Richard Rodriguez to the Class of 2003 at Kenyon College:
There was so much I didn’t know at 21. But maybe most of all what I didn’t know when I was 21 was how much I did know. Because when I became a writer in my 30s, I began writing about the years of my schooling. The first sentence of the first book I ever wrote was about going to a classroom, a Spanish-speaking child in Sacramento, California, and about to confront a group of Irish nuns. I have been writing about education ever since. I have been writing about the years of grammar school, high school, adolescence, young adulthood. I have been looking through those memories of school because somewhere within those memories is some part of the man I became.
…When I was in graduate school in London there was a man at a dinner party who was the great hero of my reading life.

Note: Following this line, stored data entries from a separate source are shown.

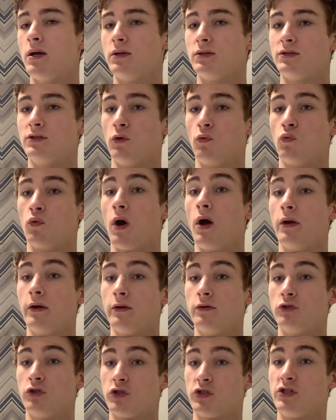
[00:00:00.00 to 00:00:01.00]
to run,
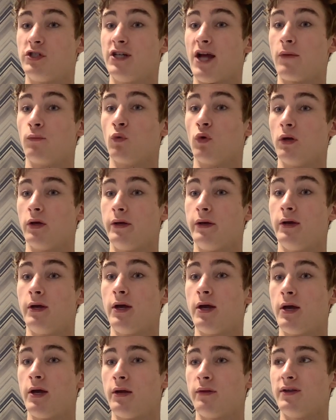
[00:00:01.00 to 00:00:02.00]
just generally,
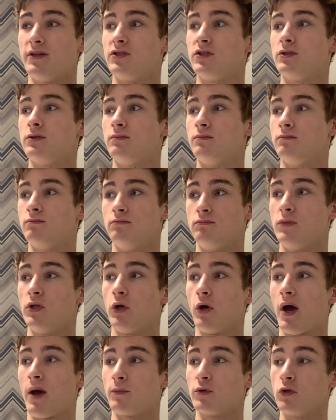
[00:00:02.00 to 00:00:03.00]
this
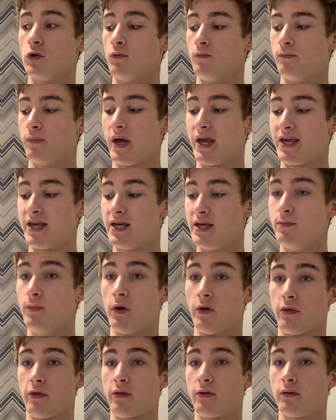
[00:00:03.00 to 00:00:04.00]
absolute
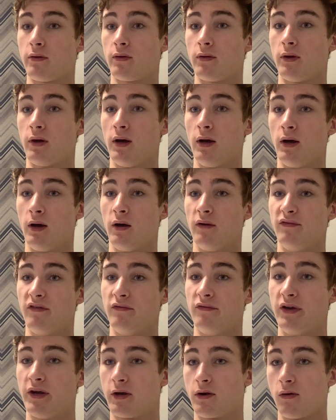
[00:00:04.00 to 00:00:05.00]
behemoth of a
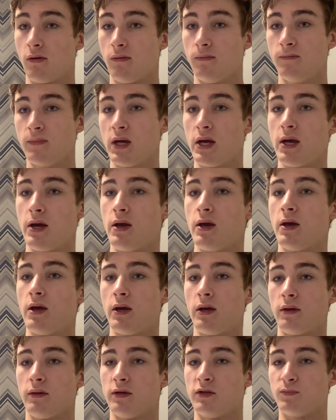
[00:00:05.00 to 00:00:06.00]
vehicle,
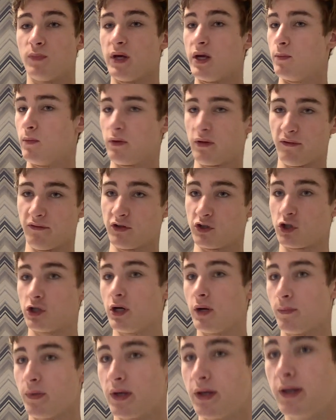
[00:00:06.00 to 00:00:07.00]
this behemoth of a
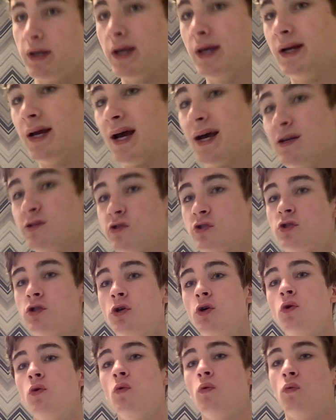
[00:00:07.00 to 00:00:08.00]
ship, it has
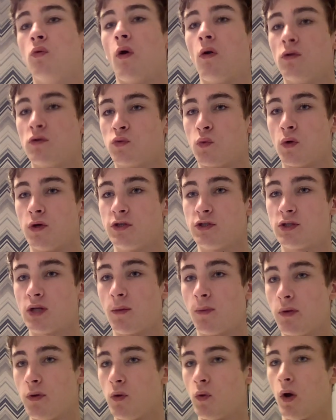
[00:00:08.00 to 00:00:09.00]
2 Rolls-Royce
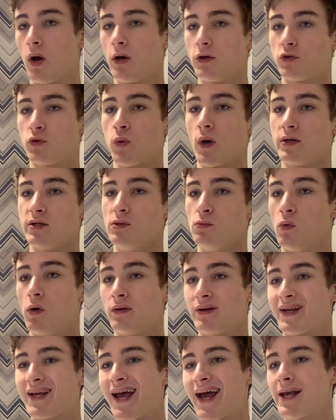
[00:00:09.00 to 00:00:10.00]

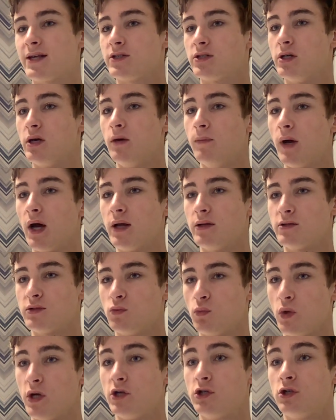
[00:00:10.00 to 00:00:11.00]
WR-21 gas turbines,
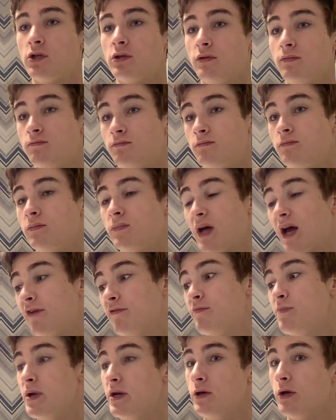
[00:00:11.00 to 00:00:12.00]
which have
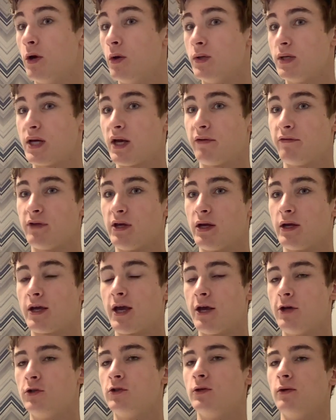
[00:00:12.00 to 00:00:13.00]
been known to have the
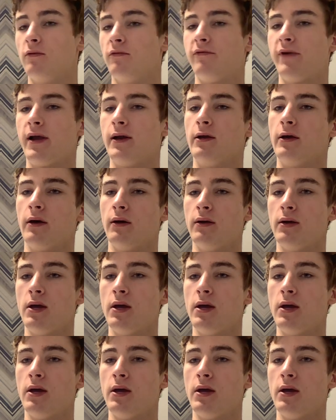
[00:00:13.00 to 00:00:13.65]
occasional failure,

I had read one of his books when I was your age and there he was, forty years later, standing across the room. He was of that age in England when hair begins to explode out of all of his openings. Hair was coming out of his ears and out of his eyes and out of his nose. But I went up to him bravely and I said “Mr (I will not tell you his name) you cannot know how important your book was to me in college, it changed my life.” And he looked down at me and said, “not a day has passed when I have not regretted writing that book.” And I thought to myself, “You Bastard.” To do that to me–to say “that this book that was so important to you… is of no concern to me”–[is one thing]. But to do that to yourself, to turn against yourself–the middle aged man turning against the man he was when he was younger–is a betrayal of the deepest sort.

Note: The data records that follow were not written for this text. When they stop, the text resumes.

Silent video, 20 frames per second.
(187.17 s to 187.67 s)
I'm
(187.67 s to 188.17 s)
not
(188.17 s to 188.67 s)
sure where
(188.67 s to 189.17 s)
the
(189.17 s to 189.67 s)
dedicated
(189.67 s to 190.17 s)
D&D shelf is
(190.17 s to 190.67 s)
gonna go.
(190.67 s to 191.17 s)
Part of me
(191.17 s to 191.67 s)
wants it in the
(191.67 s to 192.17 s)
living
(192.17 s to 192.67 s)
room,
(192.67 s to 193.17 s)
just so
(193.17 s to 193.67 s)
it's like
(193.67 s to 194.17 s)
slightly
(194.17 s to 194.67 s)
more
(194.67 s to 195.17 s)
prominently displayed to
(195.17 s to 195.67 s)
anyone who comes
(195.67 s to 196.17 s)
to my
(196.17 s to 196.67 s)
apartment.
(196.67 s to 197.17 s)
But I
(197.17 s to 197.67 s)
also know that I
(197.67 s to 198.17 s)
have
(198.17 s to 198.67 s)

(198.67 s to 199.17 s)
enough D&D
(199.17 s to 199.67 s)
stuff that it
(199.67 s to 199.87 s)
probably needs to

It is the temptation of every generation, of every season, of every year, of every decade in our lives to turn against ourselves. When we become middle age it is the temptation of the middle age to say how much we did not know when we were young. It is the temptation of the young not to believe that they will ever be old. Not to believe that your hands will turn into claws from arthritis and that some day you will be in wheelchairs. It is the temptation of all us not to believe that life is a whole…
I tell you that you are already father or mother to the men and women that you are going to become in ten, twenty, thirty years. You are already creating that older person. That older person lives with the consequences of what you do or don’t do. What you know or don’t know, now that you are 21.